In [1]:
import numpy as np
import pandas as pd
import matplotlib.pyplot as plt
np.random.seed(42)

class Perceptron:
    def __init__(self, learning_rate):
        self.learning_rate = learning_rate
        self.w = None
        self.b = None
        self.total_updates = 0

    def train(self, X, y, epochs):
        n_samples, n_features = X.shape
        # Initialize weights and bias
        self.w = np.random.uniform(-0.01, 0.01, size=n_features)
        self.b = np.random.uniform(-0.01, 0.01)

        # Training loop
        for _ in range(epochs):
            for i in range(n_samples):
                if y[i] * (np.dot(X[i], self.w) + self.b) <= 0:
                    # Update weights and bias
                    self.w += self.learning_rate * y[i] * X[i]
                    self.b += self.learning_rate * y[i]
                    self.total_updates += 1

        return self

    def predict(self, X):
        return np.sign(np.dot(X, self.w) + self.b)

def split_data(X_train, y_train, fold, num_folds):
    fold_size = len(X_train) // num_folds
    start = fold * fold_size
    end = (fold + 1) * fold_size

    X_val_fold = X_train[start:end]
    y_val_fold = y_train[start:end]

    X_train_fold = np.concatenate([X_train[:start], X_train[end:]])
    y_train_fold = np.concatenate([y_train[:start], y_train[end:]])

    return X_train_fold, y_train_fold, X_val_fold, y_val_fold

def cross_validation(learning_rates, epochs_cv, X_train, y_train):
    results = []

    for eta in learning_rates:
        fold_accuracies = []

        for _ in range(epochs_cv):
            fold_accuracy = 0

            for fold in range(5):
                X_train_fold, y_train_fold, X_val_fold, y_val_fold = split_data(X_train, y_train, fold, 5)

                perceptron = Perceptron(eta)
                perceptron.train(X_train_fold, y_train_fold, epochs=1)
                fold_accuracy += evaluate(X_val_fold, y_val_fold, perceptron)

            fold_accuracy /= 5  # Average accuracy across folds
            fold_accuracies.append(fold_accuracy)

        avg_accuracy = np.mean(fold_accuracies)
        results.append((eta, avg_accuracy))

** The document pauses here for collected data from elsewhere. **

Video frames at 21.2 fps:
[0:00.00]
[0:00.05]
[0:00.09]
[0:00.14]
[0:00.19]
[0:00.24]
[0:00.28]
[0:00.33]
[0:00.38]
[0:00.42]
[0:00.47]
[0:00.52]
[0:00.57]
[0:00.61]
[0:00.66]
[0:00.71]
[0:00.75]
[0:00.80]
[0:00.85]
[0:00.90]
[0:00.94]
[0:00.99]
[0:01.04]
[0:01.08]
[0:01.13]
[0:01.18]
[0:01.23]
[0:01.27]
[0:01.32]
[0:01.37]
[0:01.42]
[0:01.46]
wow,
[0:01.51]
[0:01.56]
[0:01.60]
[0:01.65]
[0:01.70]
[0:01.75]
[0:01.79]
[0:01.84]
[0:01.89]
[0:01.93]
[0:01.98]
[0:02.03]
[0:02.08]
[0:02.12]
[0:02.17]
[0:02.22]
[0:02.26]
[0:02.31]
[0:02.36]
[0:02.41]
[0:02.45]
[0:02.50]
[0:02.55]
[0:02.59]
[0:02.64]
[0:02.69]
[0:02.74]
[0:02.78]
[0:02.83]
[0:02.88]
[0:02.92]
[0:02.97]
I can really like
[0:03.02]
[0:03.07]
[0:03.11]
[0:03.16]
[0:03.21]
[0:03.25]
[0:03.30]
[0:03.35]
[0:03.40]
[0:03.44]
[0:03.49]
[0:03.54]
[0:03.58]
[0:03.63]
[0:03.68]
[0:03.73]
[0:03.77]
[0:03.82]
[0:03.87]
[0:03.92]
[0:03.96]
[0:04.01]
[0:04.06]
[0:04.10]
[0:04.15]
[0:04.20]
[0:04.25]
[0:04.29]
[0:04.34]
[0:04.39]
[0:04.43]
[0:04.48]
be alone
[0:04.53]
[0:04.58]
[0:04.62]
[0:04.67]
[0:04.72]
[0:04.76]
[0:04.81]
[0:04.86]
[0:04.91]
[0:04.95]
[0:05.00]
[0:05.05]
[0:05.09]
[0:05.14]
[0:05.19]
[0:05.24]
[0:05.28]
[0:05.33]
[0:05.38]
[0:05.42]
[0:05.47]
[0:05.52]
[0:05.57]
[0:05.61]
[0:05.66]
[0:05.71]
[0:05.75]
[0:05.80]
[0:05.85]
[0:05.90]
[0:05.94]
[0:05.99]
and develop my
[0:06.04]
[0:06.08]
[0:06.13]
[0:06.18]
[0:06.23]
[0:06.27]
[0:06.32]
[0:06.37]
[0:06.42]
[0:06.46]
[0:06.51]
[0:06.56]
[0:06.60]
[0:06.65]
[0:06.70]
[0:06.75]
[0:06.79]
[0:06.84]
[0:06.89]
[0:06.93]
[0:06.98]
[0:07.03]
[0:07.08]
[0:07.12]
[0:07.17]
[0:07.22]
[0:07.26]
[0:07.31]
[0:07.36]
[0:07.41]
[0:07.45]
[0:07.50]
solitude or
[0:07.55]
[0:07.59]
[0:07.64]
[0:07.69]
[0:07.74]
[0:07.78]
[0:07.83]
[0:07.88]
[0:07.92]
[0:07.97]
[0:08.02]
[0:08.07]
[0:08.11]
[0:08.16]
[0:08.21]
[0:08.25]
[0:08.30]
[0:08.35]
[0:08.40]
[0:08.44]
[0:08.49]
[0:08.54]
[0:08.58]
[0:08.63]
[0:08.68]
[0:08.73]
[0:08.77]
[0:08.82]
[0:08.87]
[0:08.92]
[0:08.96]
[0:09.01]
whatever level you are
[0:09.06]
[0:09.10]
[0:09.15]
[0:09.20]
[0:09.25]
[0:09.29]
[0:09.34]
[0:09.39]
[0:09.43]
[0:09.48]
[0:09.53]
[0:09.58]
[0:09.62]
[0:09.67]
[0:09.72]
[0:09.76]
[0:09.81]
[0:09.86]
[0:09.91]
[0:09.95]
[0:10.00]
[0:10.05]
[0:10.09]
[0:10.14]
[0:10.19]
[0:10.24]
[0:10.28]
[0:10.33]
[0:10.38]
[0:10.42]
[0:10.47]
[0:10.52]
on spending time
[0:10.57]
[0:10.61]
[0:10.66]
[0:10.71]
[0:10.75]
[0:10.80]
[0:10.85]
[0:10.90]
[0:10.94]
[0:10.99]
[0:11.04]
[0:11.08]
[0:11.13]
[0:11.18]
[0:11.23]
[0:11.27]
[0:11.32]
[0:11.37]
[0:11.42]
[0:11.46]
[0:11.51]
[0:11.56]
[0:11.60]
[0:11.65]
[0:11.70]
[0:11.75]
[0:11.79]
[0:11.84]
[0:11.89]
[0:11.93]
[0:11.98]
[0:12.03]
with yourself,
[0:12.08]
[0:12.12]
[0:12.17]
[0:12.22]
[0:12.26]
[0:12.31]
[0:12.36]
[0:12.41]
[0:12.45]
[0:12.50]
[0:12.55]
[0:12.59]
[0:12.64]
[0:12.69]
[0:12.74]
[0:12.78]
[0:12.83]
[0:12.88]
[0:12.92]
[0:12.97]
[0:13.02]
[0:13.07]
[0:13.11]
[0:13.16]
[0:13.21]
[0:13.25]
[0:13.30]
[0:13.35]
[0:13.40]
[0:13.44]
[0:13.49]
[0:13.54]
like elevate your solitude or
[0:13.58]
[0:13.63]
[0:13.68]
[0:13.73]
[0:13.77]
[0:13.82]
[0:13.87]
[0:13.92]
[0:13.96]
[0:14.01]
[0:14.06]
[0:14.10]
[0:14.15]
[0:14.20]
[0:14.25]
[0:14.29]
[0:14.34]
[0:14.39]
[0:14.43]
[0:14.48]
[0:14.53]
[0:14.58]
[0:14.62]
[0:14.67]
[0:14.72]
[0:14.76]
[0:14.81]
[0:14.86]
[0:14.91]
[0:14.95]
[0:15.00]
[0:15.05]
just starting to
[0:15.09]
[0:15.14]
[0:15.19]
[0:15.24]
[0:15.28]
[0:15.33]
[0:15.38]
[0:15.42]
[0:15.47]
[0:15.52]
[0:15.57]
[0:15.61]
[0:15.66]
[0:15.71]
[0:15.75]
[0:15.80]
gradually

    best_eta, best_accuracy = max(results, key=lambda x: x[1])
    return best_eta, best_accuracy

def evaluate(X, y, perceptron):
    y_pred = perceptron.predict(X)
    accuracy = np.mean(y_pred == y)
    return accuracy

# Load data
train_data = pd.read_csv("new.bow.train.csv", header=None, skiprows=1)
X_train = train_data.iloc[:, 1:].values.astype(float)
y_train = train_data.iloc[:, 0].values.astype(int)

dev_data = pd.read_csv("data/bag-of-words/bow.eval.anon.csv", header=None, skiprows=1)
X_dev = dev_data.iloc[:, 1:].values.astype(float)
y_dev = dev_data.iloc[:, 0].values.astype(int)

# Define hyperparameters
learning_rates = [1, 0.1, 0.01]
epochs_cv = 10

# Cross-validation to find the best learning rate
best_eta, best_accuracy = cross_validation(learning_rates, epochs_cv, X_train, y_train)
print("Best learning rate found:", best_eta)
print("Best accuracy: ", best_accuracy)

# Train the model with the best learning rate for more epochs
epochs_train = 20
perceptron = Perceptron(best_eta)
best_perceptron = perceptron.train(X_train, y_train, epochs_train)
print("Total number of updates on the training set:", perceptron.total_updates)

# Evaluate the best-performing perceptron on the test set
test_data = pd.read_csv("/home/u1472278/ML/Project/project_data/new.bow.test.csv", header=None, skiprows=1)
X_test = test_data.iloc[:, 1:].values.astype(float)
y_test = test_data.iloc[:, 0].values.astype(int)
test_accuracy = evaluate(X_test, y_test, best_perceptron)
print("Test accuracy using the best-performing perceptron:", test_accuracy)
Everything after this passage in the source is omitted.